So if anyone would like to give her a home, just write to: [email protected]

or check some movies of her at BIANCA - Association for the Protection of Homeless Animals in Sesimbra (Portugal)


----------



## Margot (Feb 3, 2009)

Unbelievable as it is, we have now two labradors for adoption.
One is still Java: black, 10 months old, sterilised, gentle with everyone - children, adults, other dogs (but not fond of cats).
the other is Tiffany: yellow, 3 years old, houseclean, sterilise, good with everyone, children, adults, other dogs (but also does not like cats).

If anyone would like to give home to any of them, write to: [email protected]


----------



## dizzyizzy (Mar 30, 2008)

she is so beautiful  hope someone gives her a nice home soon


----------



## Margot (Feb 3, 2009)

We had a few candidates for Java but they all had cats.... And Java barks at cats. But they adopted other dogs from us so it was good.
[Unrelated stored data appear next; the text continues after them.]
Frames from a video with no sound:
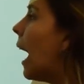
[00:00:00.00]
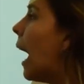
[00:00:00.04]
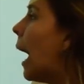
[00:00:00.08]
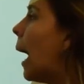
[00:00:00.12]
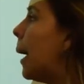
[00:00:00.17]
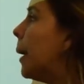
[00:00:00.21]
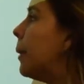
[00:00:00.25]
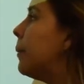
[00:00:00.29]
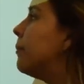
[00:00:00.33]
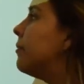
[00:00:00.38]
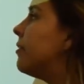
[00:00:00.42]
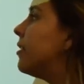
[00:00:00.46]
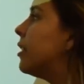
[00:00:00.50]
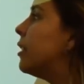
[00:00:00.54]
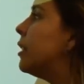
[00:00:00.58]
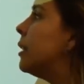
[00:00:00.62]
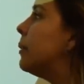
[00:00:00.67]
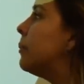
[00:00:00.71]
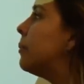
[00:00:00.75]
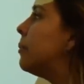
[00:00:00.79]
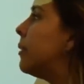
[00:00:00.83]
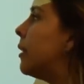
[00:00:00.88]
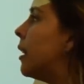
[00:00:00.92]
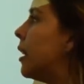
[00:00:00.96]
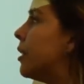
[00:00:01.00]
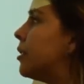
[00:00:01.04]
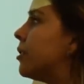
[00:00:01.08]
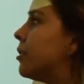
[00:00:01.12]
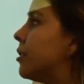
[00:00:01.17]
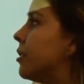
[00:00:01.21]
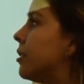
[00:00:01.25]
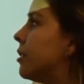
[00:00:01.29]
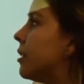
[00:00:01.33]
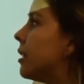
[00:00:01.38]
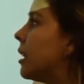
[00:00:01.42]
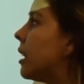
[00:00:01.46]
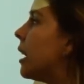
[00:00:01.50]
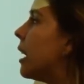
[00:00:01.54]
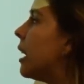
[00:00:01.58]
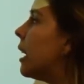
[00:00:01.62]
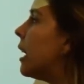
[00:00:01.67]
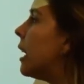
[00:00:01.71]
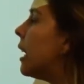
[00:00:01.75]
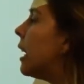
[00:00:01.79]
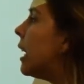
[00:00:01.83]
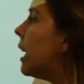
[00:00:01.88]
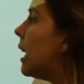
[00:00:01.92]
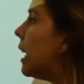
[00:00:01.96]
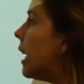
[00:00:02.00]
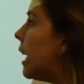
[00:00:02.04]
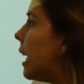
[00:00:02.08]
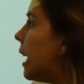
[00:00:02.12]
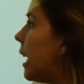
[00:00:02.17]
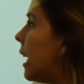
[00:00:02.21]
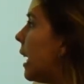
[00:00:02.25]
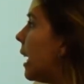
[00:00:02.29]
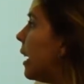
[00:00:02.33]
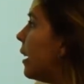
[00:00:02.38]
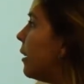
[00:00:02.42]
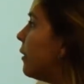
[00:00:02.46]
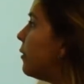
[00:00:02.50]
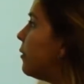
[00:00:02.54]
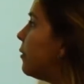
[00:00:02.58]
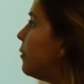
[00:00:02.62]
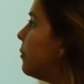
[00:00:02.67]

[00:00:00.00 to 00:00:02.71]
I am very pleasured if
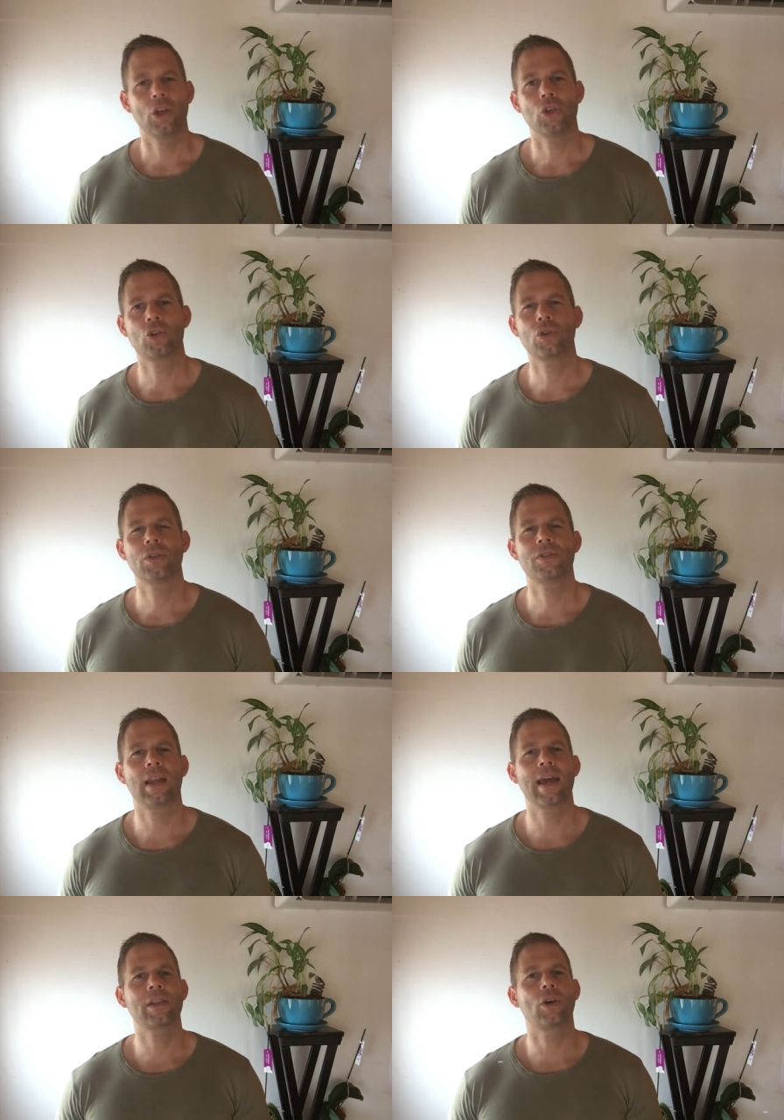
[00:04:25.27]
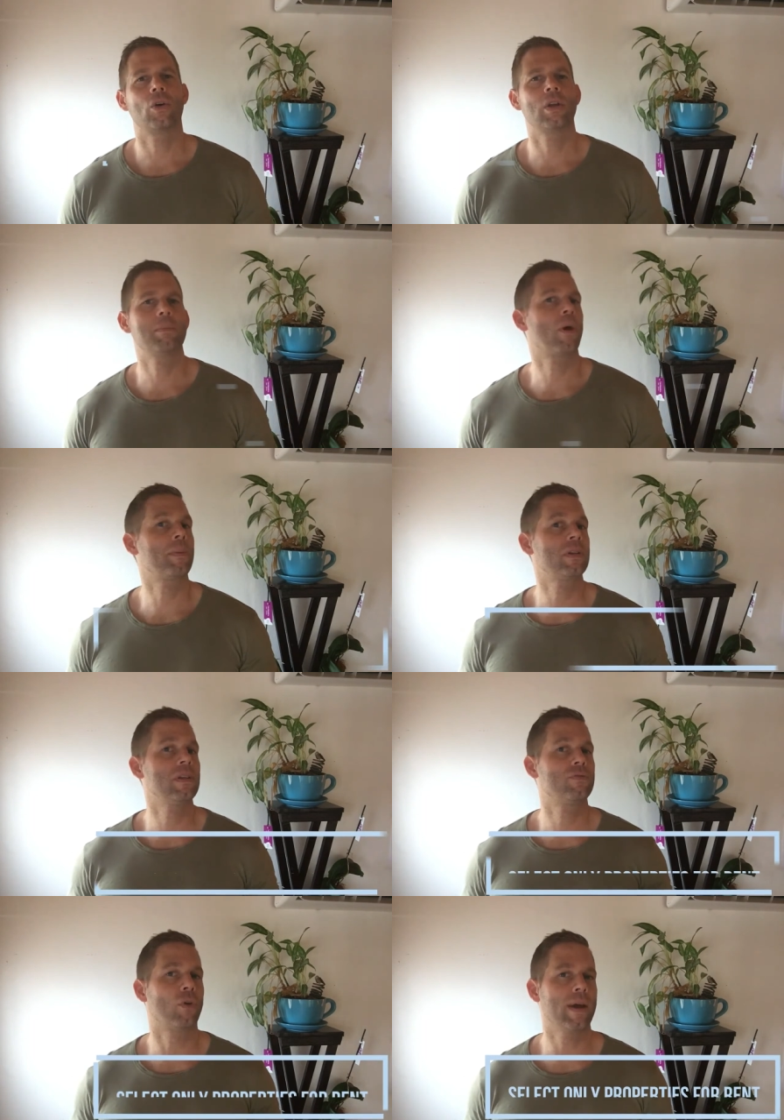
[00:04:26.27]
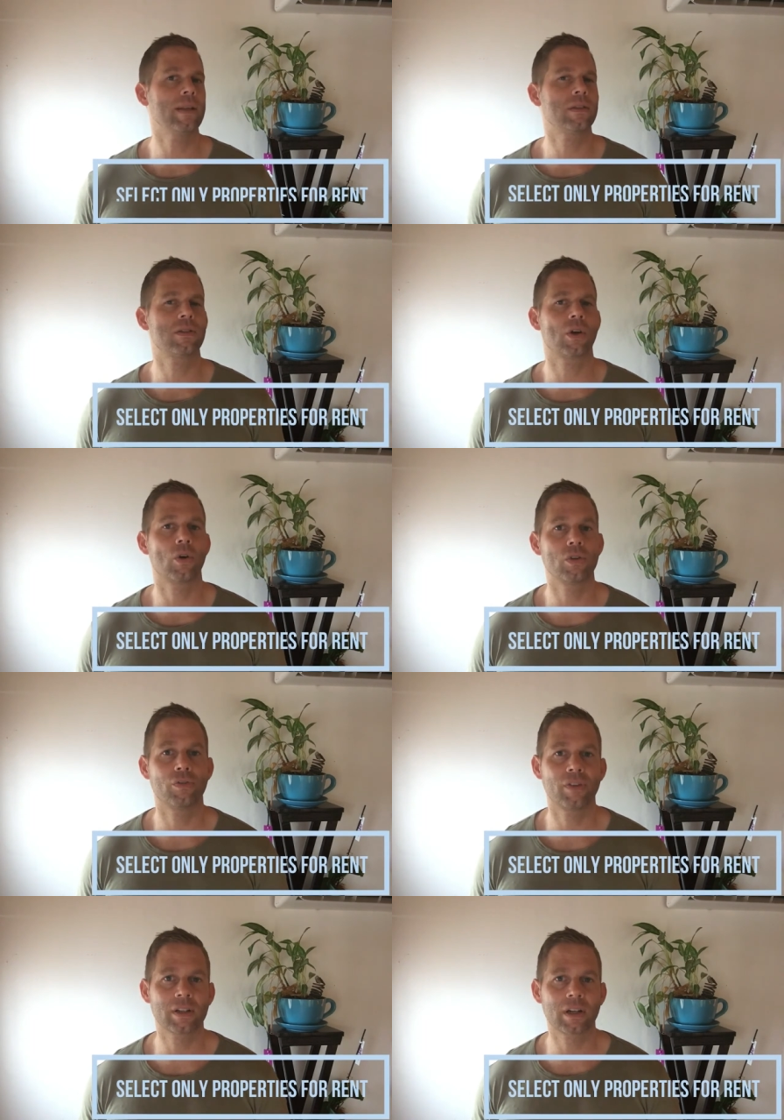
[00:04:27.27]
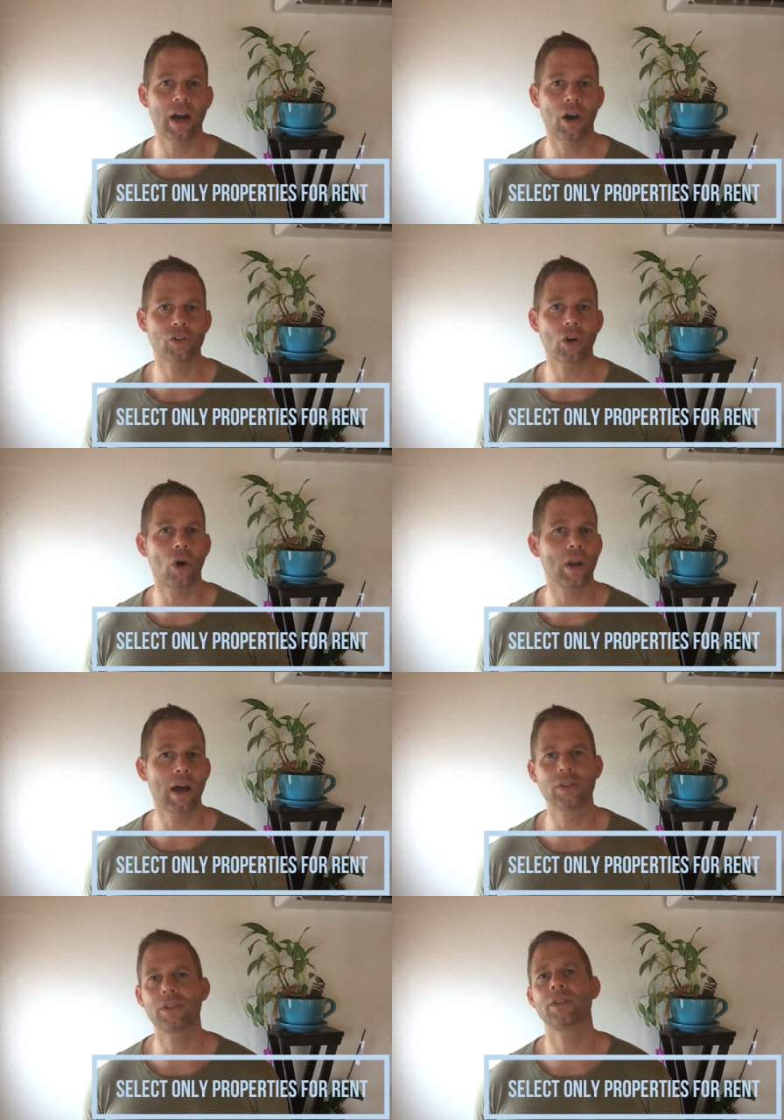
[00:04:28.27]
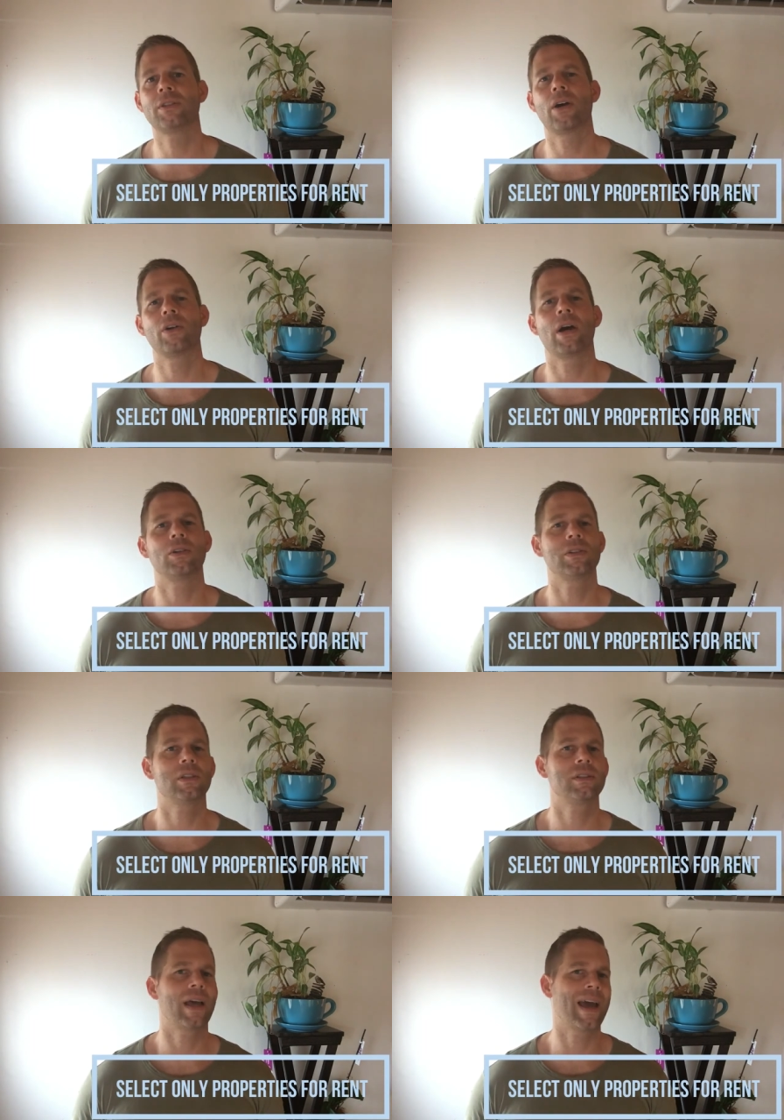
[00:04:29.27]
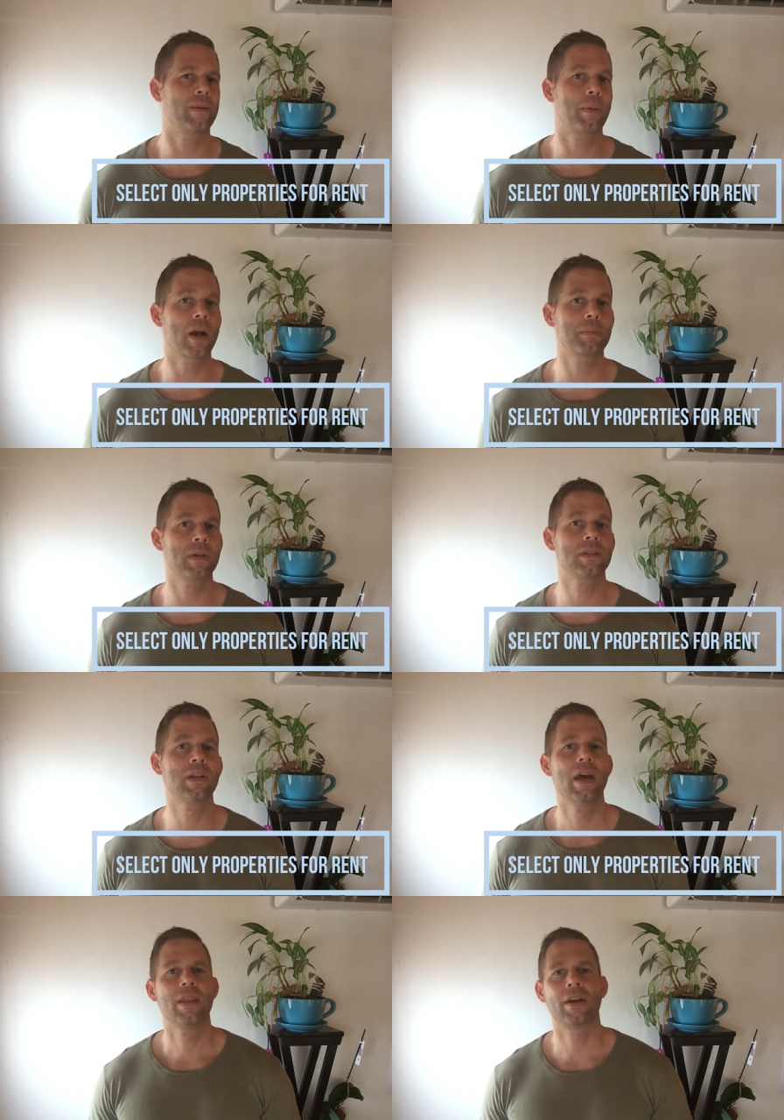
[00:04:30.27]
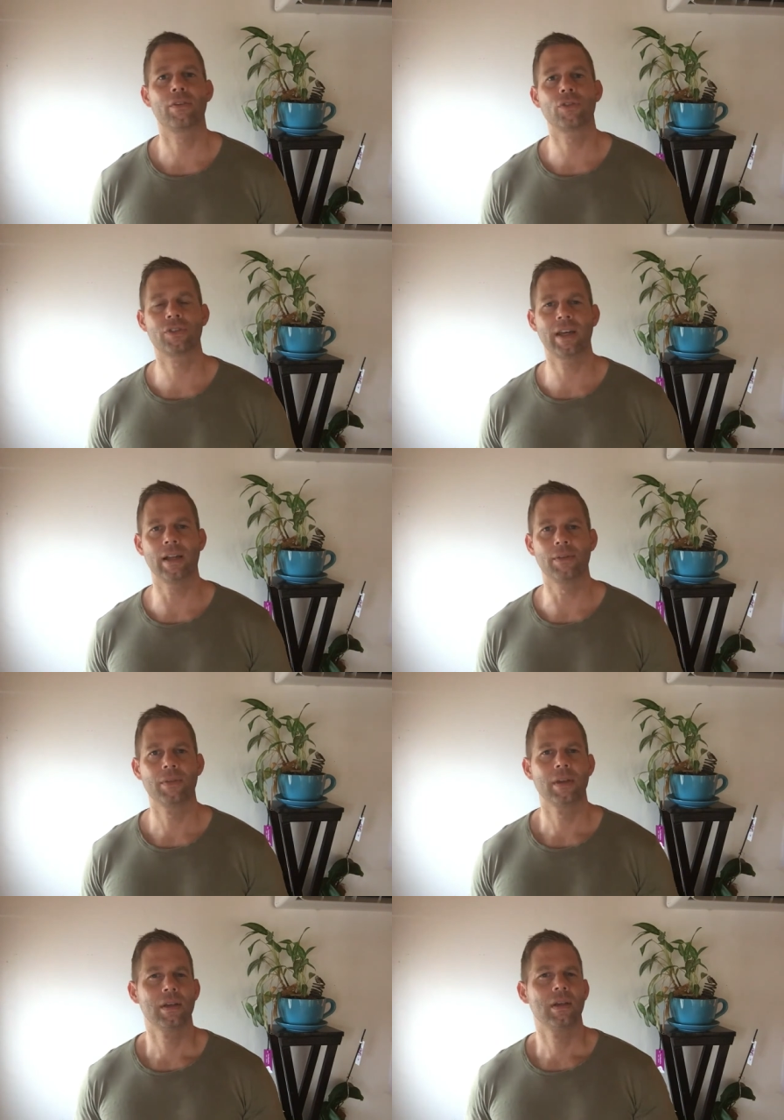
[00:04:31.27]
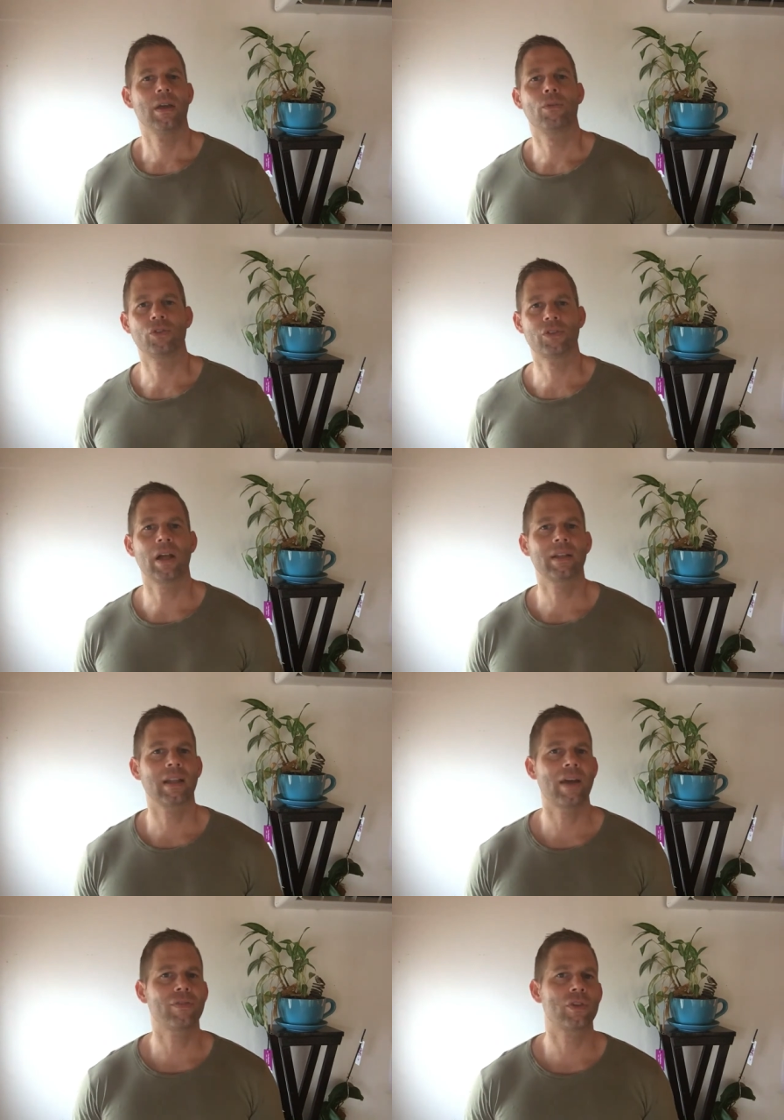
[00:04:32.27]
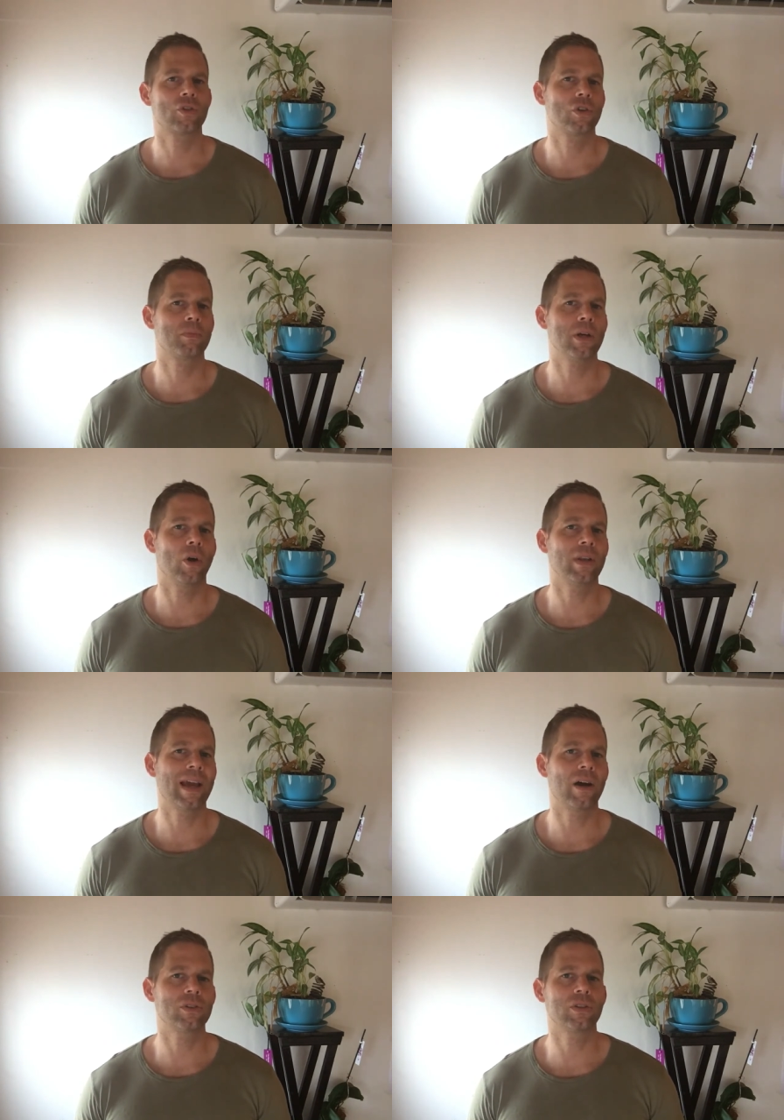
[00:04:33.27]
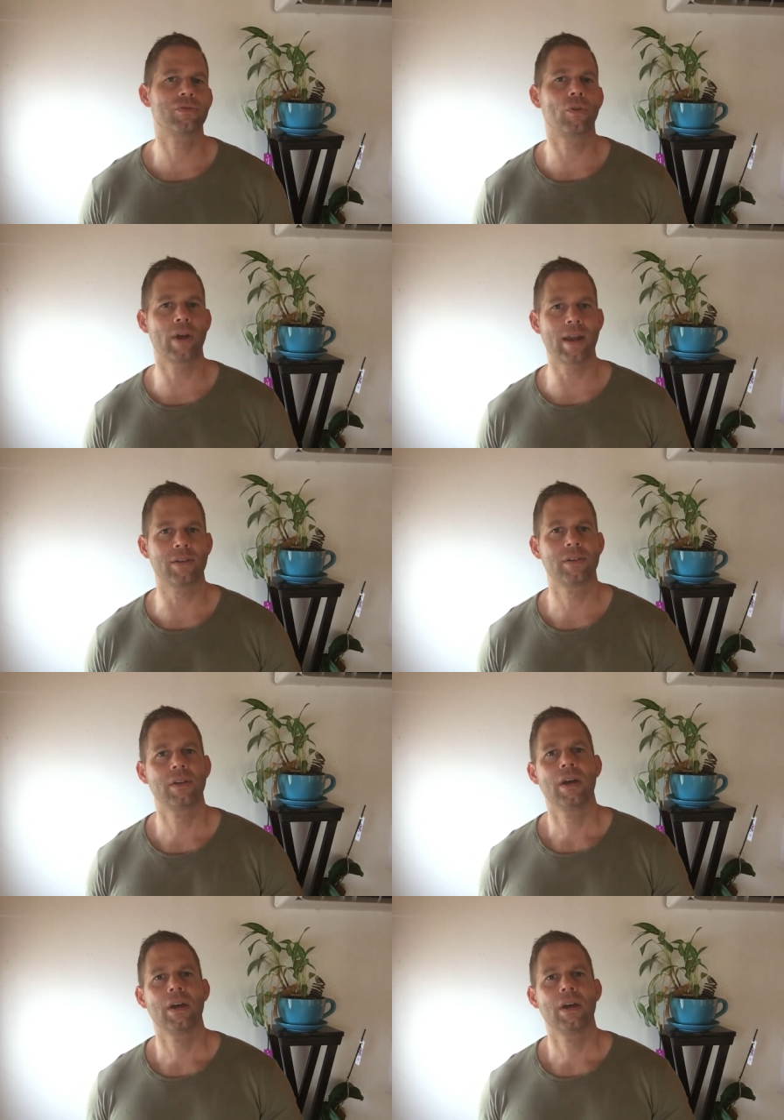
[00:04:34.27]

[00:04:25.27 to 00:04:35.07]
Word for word: You should select only properties for rent, so you filter out all houses, townhouses and apartments that are for sale. The result left should be only houses for rent.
Tiffany, you can see her at this movie:





She was found in a forest with 4 puppies 4 days old. One puppy was dead but others survived and they grew nicely. The movie is from a home where they were given a temporary protection. All puppies are adopted already but Tiffany is still waiting for a home.


----------



## Margot (Feb 3, 2009)

Uff, only one labrador to go  
Java,the black lab was adopted last week and now we still have for adoption Tiffany, the yellow lab, 3 y.o.


----------



## Margot (Feb 3, 2009)

*Tiffany, yellow lab 3 y.o.*

As surprising as it may be, we still have the yellow lab, female 3 y.o. for adoption. Nothing wrong with her, just no candidates. Only one person contacted me, asked a few question and after I replied, never went back.
Tiffany is very gentle, house trained, lovely with people and dogs, not so with cats (but after some pains she accepted the resident cats in a home where she is staying) and she is still waiting for a home.
Anyone?
Write to : [email protected]


----------



## jellybean (Nov 28, 2008)

Margot said:


> As surprising as it may be, we still have the yellow lab, female 3 y.o. for adoption. Nothing wrong with her, just no candidates. Only one person contacted me, asked a few question and after I replied, never went back.
> Tiffany is very gentle, house trained, lovely with people and dogs, not so with cats (but after some pains she accepted the resident cats in a home where she is staying) and she is still waiting for a home.
> Anyone?
> Write to : [email protected]gmail.com


Bless you Margot, for the work you do. I didn't know you had an animal shelter but I'll add your link to my 'animal welfare in portugal' page on Facebook. Someone was offering to take in dogs and cats for adoption on my page. There is also another page called Adopcão dos animais on Facebook so you could post your labrador's pic on there. The page has over 170,000 subscribers.

Were you on the animal rights march on saturday? It was brilliant!!! Let me know if I can help in any way.


----------



## Margot (Feb 3, 2009)

Thanks.
The page of Bianca is BIANCA - Associação de Protecção aos Animais sem Lar do Concelho de Sesimbra

There is also a Bianca group on Facebook.

Yes, I know this group and others on Facebook, there are many subscribers but there are also thousands of appeals posted there evevry day so "my" dogs pass unnoticed.


----------